**Work to be completed**
The line with "Video frames at" marks the first line to copy, and the line with "[0:03.00-0:03.70]" marks the last. Transcribe that stretch of the data below exactly, without pictures.

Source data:
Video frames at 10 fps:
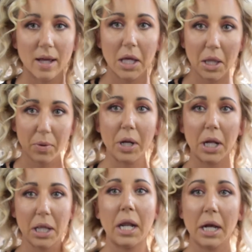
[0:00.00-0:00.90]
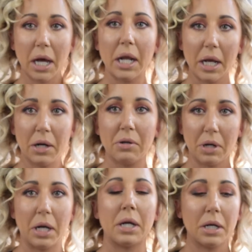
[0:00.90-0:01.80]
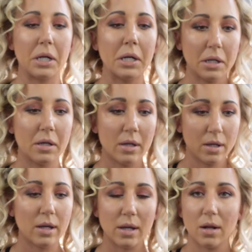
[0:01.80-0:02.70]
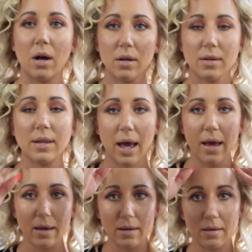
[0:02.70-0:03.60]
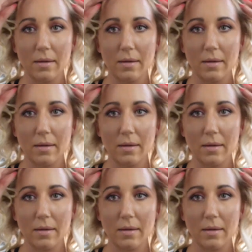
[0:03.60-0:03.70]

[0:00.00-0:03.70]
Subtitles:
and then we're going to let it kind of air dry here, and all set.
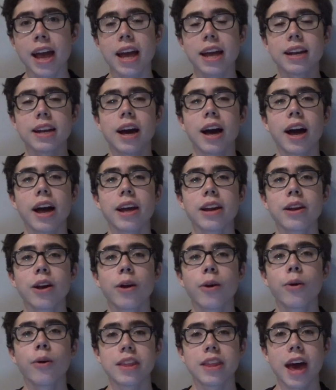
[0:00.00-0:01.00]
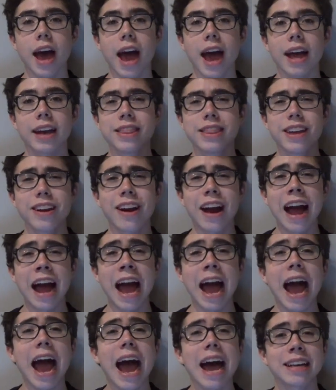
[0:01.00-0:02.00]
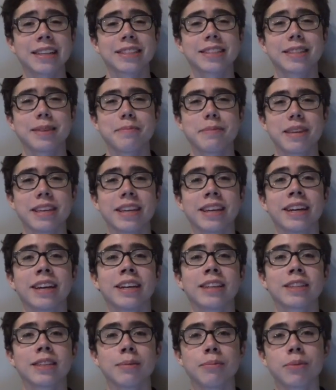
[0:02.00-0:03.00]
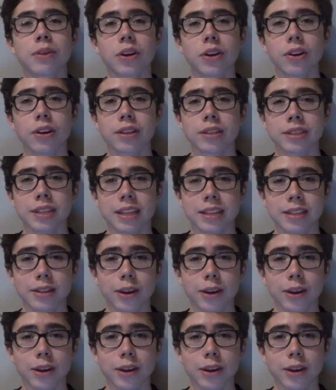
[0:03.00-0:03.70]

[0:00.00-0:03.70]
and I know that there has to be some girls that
==
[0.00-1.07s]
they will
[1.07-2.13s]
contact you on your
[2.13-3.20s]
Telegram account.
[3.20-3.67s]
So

**Task solution**
Video frames at 10 fps:
[0:00.00-0:00.90]
[0:00.90-0:01.80]
[0:01.80-0:02.70]
[0:02.70-0:03.60]
[0:03.60-0:03.70]

[0:00.00-0:03.70]
Subtitles:
and then we're going to let it kind of air dry here, and all set.
[0:00.00-0:01.00]
[0:01.00-0:02.00]
[0:02.00-0:03.00]
[0:03.00-0:03.70]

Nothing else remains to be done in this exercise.